Extracted data entries
━━━━━━━━━━
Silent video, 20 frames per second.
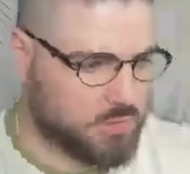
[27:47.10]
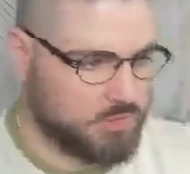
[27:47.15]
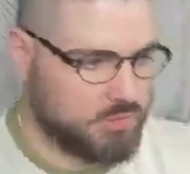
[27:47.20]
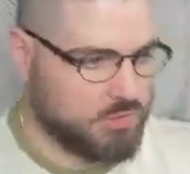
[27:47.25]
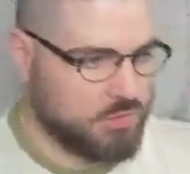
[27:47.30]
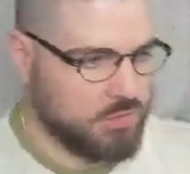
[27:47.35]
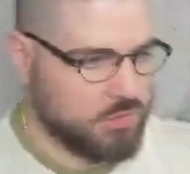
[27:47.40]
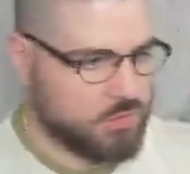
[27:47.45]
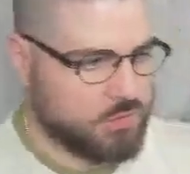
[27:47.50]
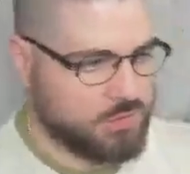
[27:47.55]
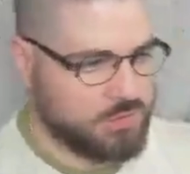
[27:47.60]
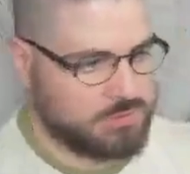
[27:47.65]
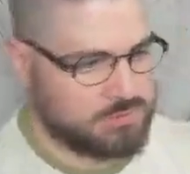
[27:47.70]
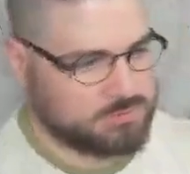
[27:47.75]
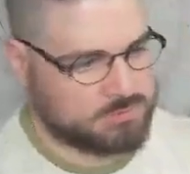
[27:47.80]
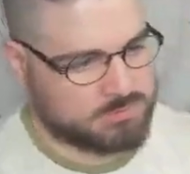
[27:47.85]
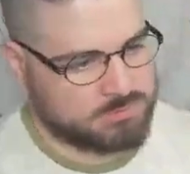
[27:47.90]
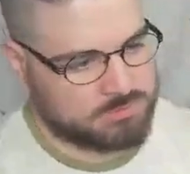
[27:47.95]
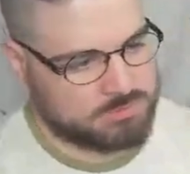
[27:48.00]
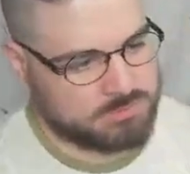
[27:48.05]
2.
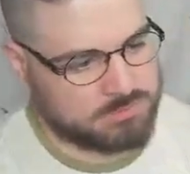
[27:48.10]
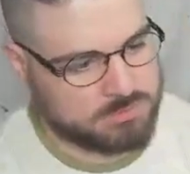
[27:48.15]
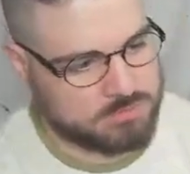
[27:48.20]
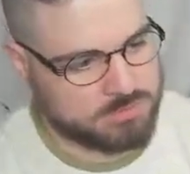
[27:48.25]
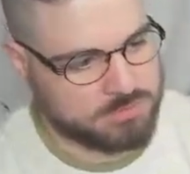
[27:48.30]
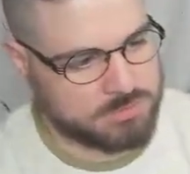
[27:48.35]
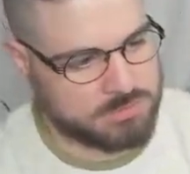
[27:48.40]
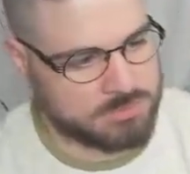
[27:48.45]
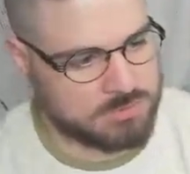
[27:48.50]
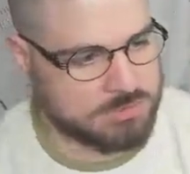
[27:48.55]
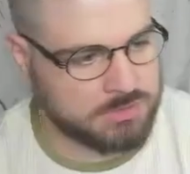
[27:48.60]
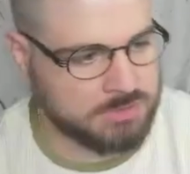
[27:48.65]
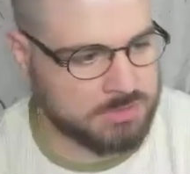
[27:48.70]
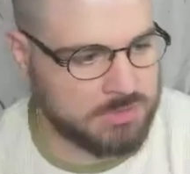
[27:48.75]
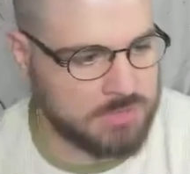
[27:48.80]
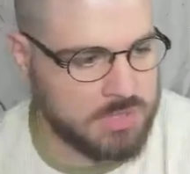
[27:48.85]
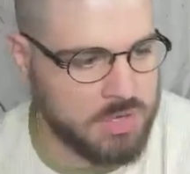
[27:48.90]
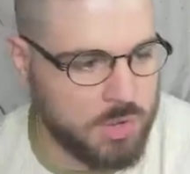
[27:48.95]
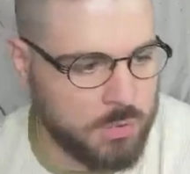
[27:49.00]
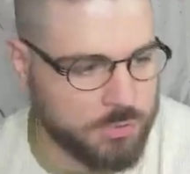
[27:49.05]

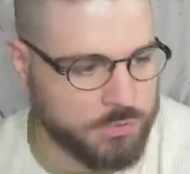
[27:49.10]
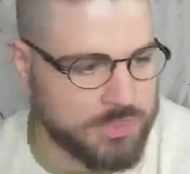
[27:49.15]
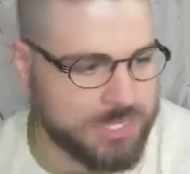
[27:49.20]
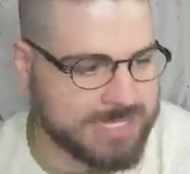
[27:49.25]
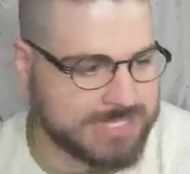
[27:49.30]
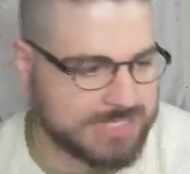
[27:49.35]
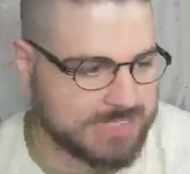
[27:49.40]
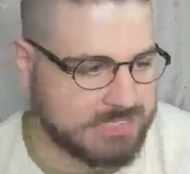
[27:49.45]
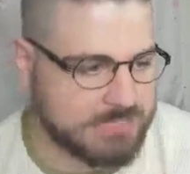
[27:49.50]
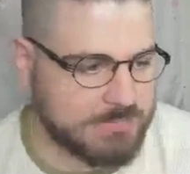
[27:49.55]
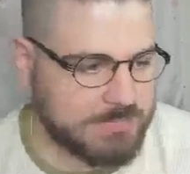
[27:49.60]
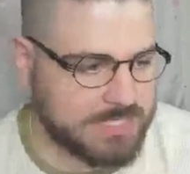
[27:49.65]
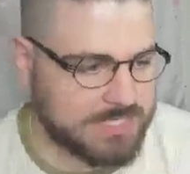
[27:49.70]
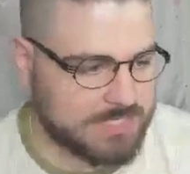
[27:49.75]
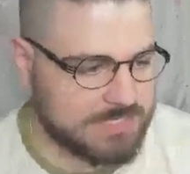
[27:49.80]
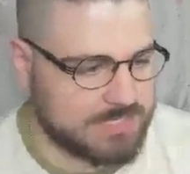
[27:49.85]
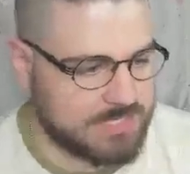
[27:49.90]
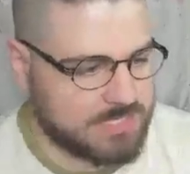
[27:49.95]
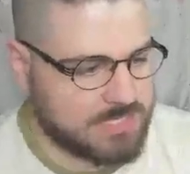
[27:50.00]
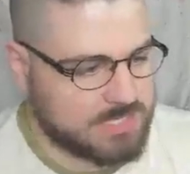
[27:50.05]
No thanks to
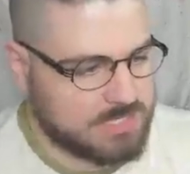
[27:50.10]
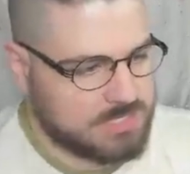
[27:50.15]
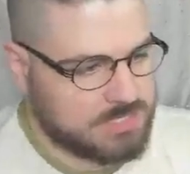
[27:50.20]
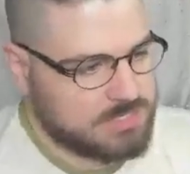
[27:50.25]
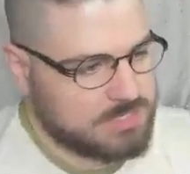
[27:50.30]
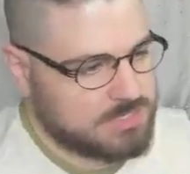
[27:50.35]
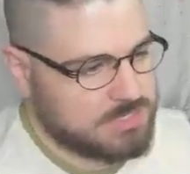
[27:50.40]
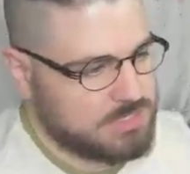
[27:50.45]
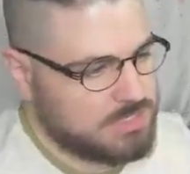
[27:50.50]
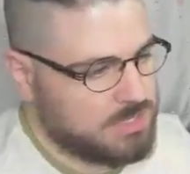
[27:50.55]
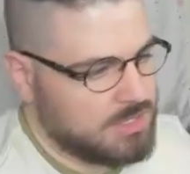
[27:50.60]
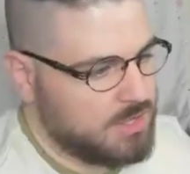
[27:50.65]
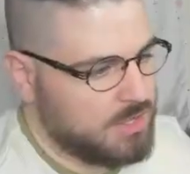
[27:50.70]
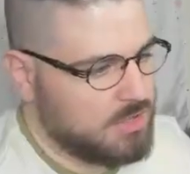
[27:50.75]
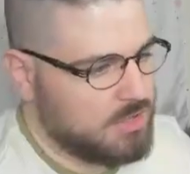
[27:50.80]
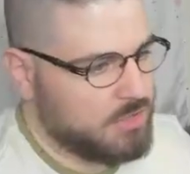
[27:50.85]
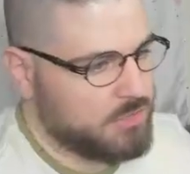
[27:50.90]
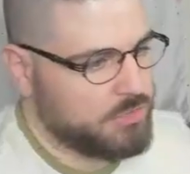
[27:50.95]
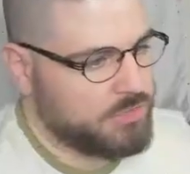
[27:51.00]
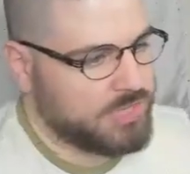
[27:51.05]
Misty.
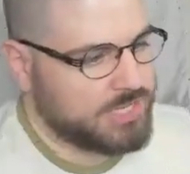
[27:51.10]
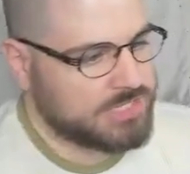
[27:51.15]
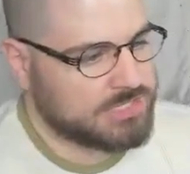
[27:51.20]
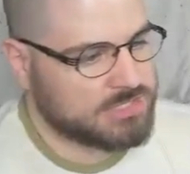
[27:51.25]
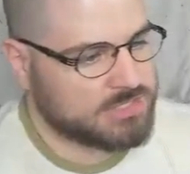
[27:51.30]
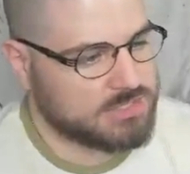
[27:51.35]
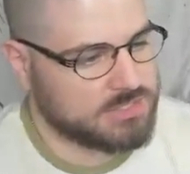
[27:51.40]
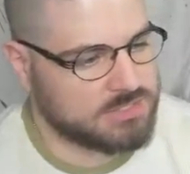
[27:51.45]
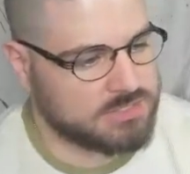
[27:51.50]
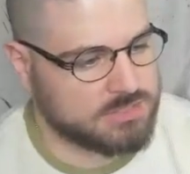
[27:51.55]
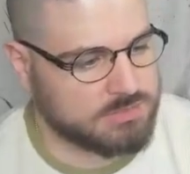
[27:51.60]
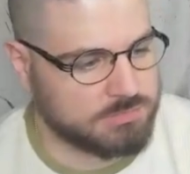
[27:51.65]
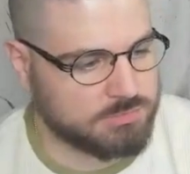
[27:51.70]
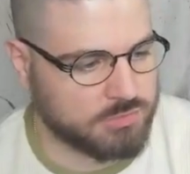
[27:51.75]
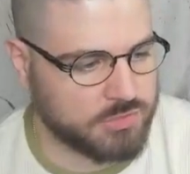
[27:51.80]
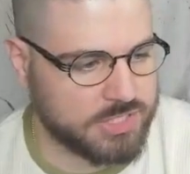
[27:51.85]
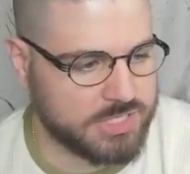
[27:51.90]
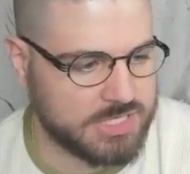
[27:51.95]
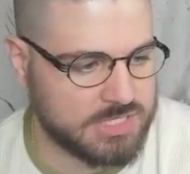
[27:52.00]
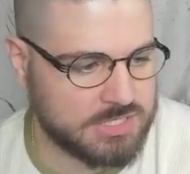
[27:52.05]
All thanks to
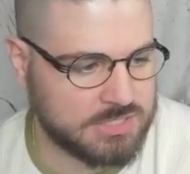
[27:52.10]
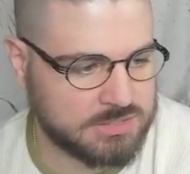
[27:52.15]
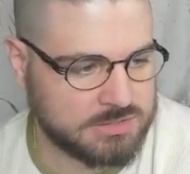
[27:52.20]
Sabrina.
━━━━━━━━━━
### PROBLEM TO WORK ON
What is needed here is an exact transcription of every record above, with images excluded.

### TASK ANSWER
Silent video, 20 frames per second.
[27:47.10]
[27:47.15]
[27:47.20]
[27:47.25]
[27:47.30]
[27:47.35]
[27:47.40]
[27:47.45]
[27:47.50]
[27:47.55]
[27:47.60]
[27:47.65]
[27:47.70]
[27:47.75]
[27:47.80]
[27:47.85]
[27:47.90]
[27:47.95]
[27:48.00]
[27:48.05]
2.
[27:48.10]
[27:48.15]
[27:48.20]
[27:48.25]
[27:48.30]
[27:48.35]
[27:48.40]
[27:48.45]
[27:48.50]
[27:48.55]
[27:48.60]
[27:48.65]
[27:48.70]
[27:48.75]
[27:48.80]
[27:48.85]
[27:48.90]
[27:48.95]
[27:49.00]
[27:49.05]

[27:49.10]
[27:49.15]
[27:49.20]
[27:49.25]
[27:49.30]
[27:49.35]
[27:49.40]
[27:49.45]
[27:49.50]
[27:49.55]
[27:49.60]
[27:49.65]
[27:49.70]
[27:49.75]
[27:49.80]
[27:49.85]
[27:49.90]
[27:49.95]
[27:50.00]
[27:50.05]
No thanks to
[27:50.10]
[27:50.15]
[27:50.20]
[27:50.25]
[27:50.30]
[27:50.35]
[27:50.40]
[27:50.45]
[27:50.50]
[27:50.55]
[27:50.60]
[27:50.65]
[27:50.70]
[27:50.75]
[27:50.80]
[27:50.85]
[27:50.90]
[27:50.95]
[27:51.00]
[27:51.05]
Misty.
[27:51.10]
[27:51.15]
[27:51.20]
[27:51.25]
[27:51.30]
[27:51.35]
[27:51.40]
[27:51.45]
[27:51.50]
[27:51.55]
[27:51.60]
[27:51.65]
[27:51.70]
[27:51.75]
[27:51.80]
[27:51.85]
[27:51.90]
[27:51.95]
[27:52.00]
[27:52.05]
All thanks to
[27:52.10]
[27:52.15]
[27:52.20]
Sabrina.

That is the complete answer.